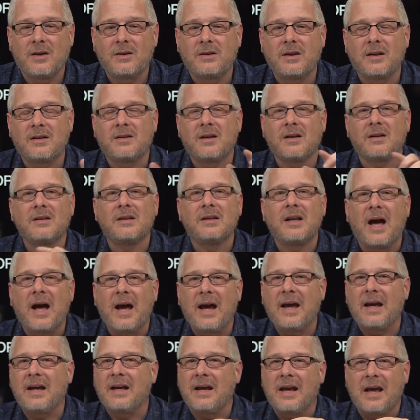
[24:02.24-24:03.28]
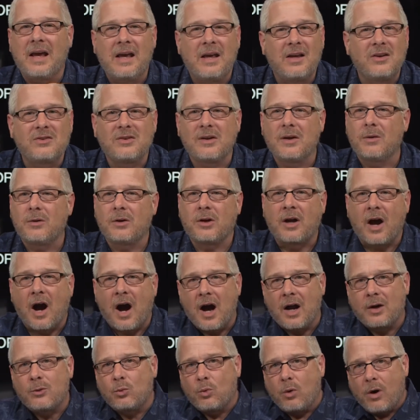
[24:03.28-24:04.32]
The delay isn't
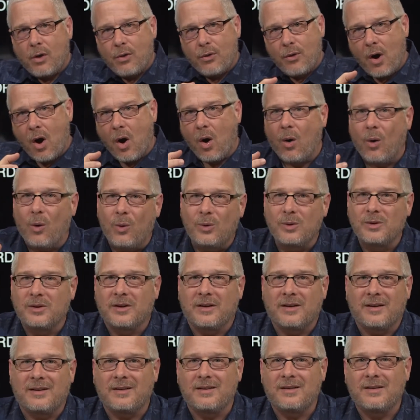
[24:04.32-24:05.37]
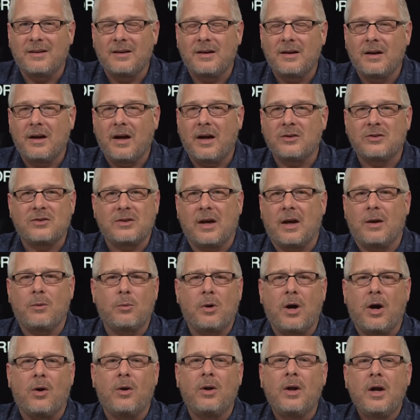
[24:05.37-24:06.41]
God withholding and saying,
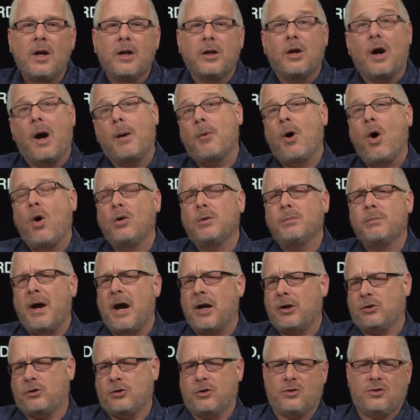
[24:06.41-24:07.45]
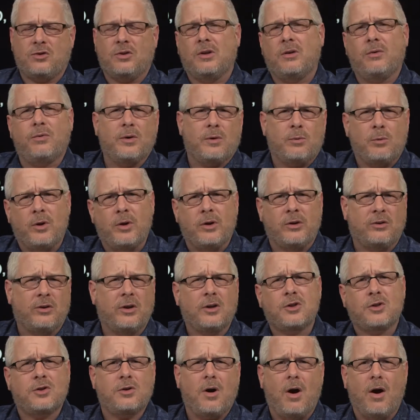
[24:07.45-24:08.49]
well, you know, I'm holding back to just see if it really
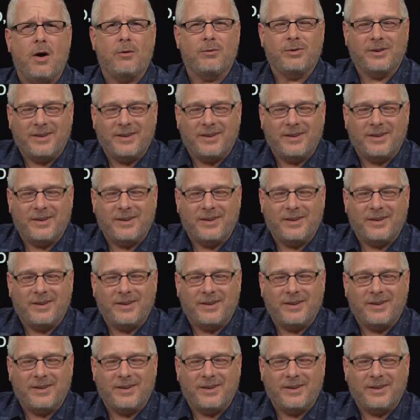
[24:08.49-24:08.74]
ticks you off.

* Work instruction: Set down, word for word, only the lines running from the line with "[24:05.37-24:06.41]" through the final line of the entries above, omitting all pictures.

* Finished task:
[24:05.37-24:06.41]
God withholding and saying,
[24:06.41-24:07.45]
[24:07.45-24:08.49]
well, you know, I'm holding back to just see if it really
[24:08.49-24:08.74]
ticks you off.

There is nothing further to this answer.